How do you get to where you can create story openings that hook specific, but very large, audiences?

You work in universes that hook very large audiences.  That is, you read, write, and discuss, analyze (beta read) fanfic in a universe that has an audience that you want your fiction to reach.

You either pick an existing TV or movie fanfic base to join, or you create one by self-publishing.  Self-publishing works best if your byline is already known to an existing fan base, but studies have shown that fanfic readers don't easily follow their favorite fanfic writers into prof fic.

One beginning professional writer who learned a lot from this Tuesday blog series, took my advice and absorbed and studied the SAVE THE CAT! series by Blake Snyder, whose books explain the structure of Blockbuster Movies.

Note this series is mentioned in Part 1 of Finding The Story Opening.

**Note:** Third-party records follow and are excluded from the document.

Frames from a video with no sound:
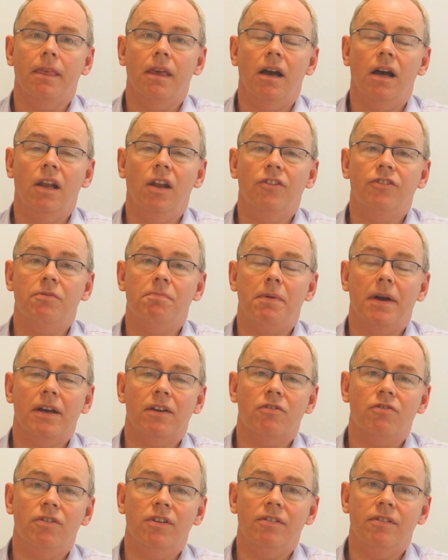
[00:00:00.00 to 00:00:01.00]
A lot of
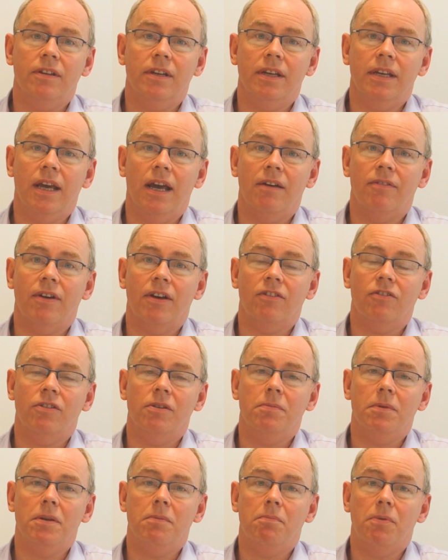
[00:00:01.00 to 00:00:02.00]
banks recently have actually
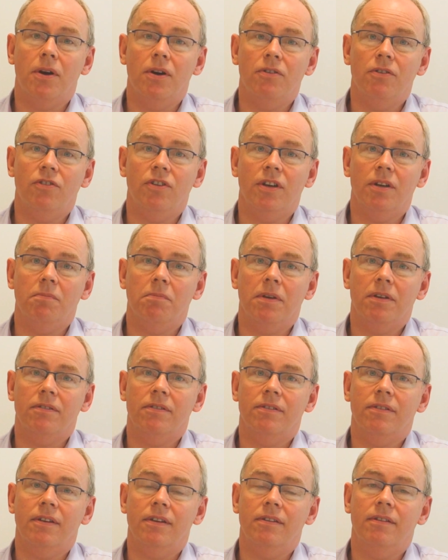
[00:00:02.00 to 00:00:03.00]
been approaching
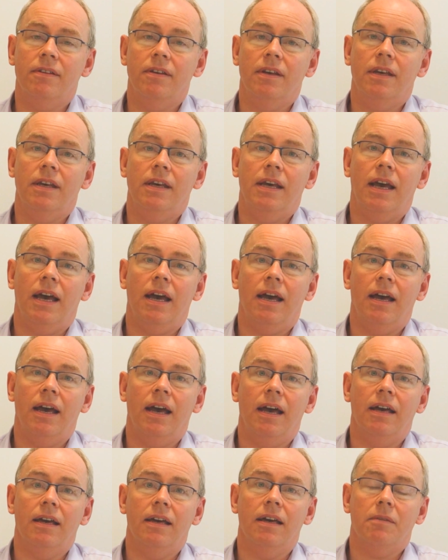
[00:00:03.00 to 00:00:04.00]
businesses,
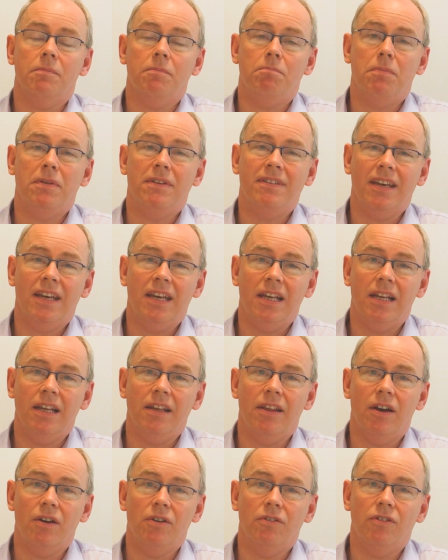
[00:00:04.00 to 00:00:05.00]
particularly
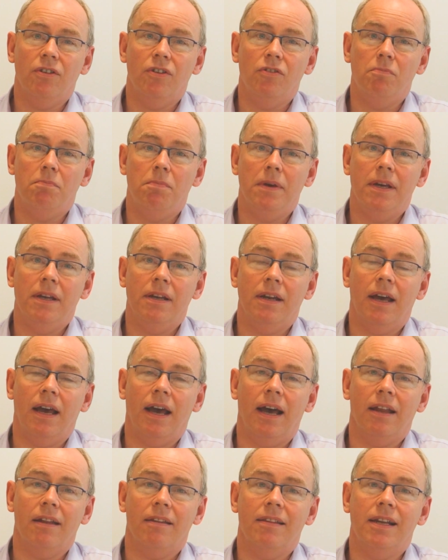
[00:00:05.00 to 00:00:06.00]
those who've been
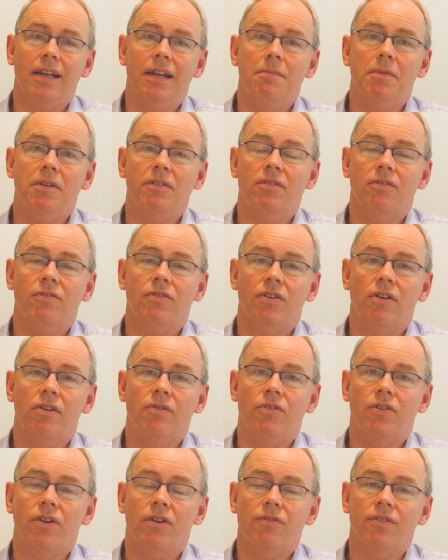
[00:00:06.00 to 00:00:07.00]
at the limit of their
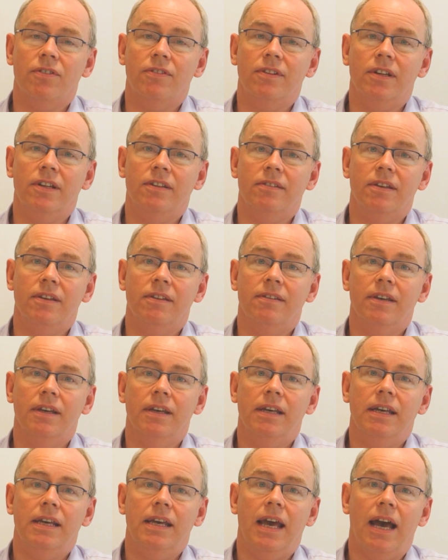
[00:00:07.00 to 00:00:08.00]
overdraft facilities,
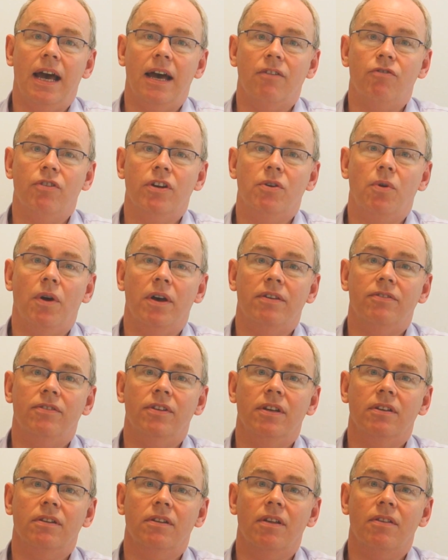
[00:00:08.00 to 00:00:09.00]
and
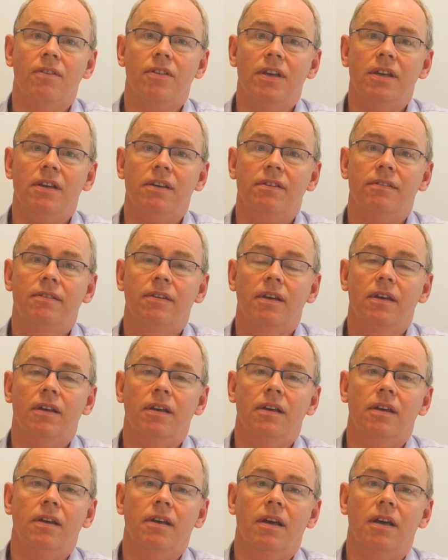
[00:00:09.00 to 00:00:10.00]
requesting that these
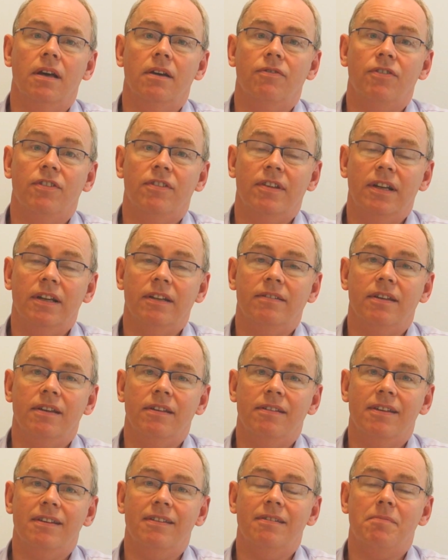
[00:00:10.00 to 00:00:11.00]

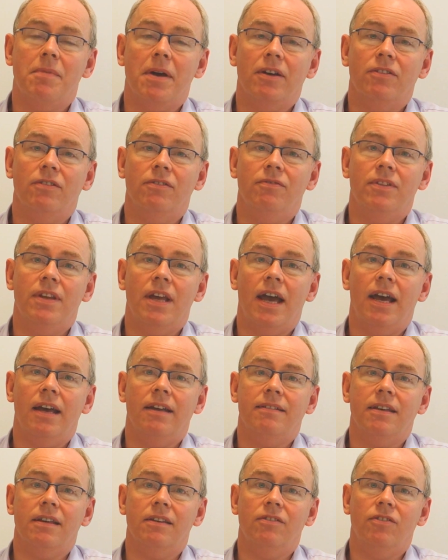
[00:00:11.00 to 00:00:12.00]
facilities, this amount of
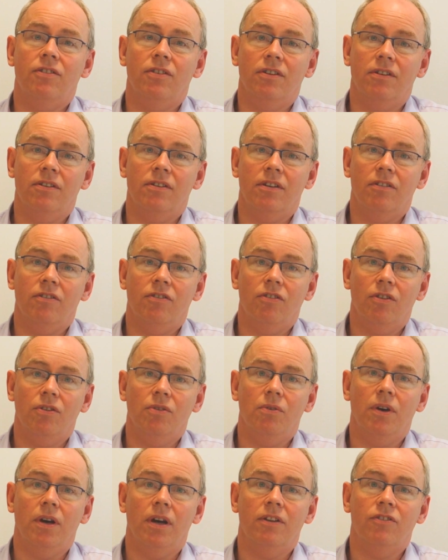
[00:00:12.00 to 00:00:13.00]
debt, is turned
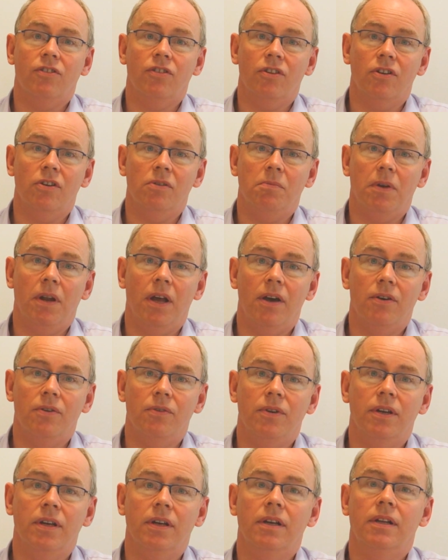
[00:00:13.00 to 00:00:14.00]
into a term
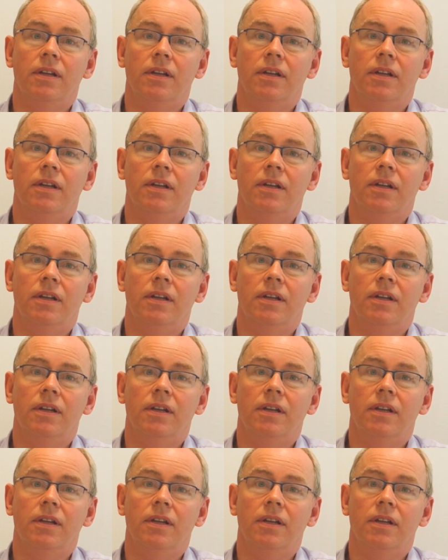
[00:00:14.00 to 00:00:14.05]
loan.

Recently, after years of studying SAVE THE CAT! and writing to the "beat sheet" revealed in those books, she Tweeted me:

Kimber Li @KimberLiAuthor

I can't watch a t.v. show now without seeing something I need to fix, like the structure fell apart in the second act. @JLichtenberg

Well, that's how you know you've made the leap over the vast divide between reader and writer.  You can't not-edit, can't not-see flaws.

Sometimes millions spent on advertising can push a product to the top sales rank, despite flaws.  But it costs less to push a product with fewer flaws.  However, no product is worth pushing at all unless it is delivered on time.

Kimber Li also asked, some months ago, about writing fanfic, especially after having begun to sell.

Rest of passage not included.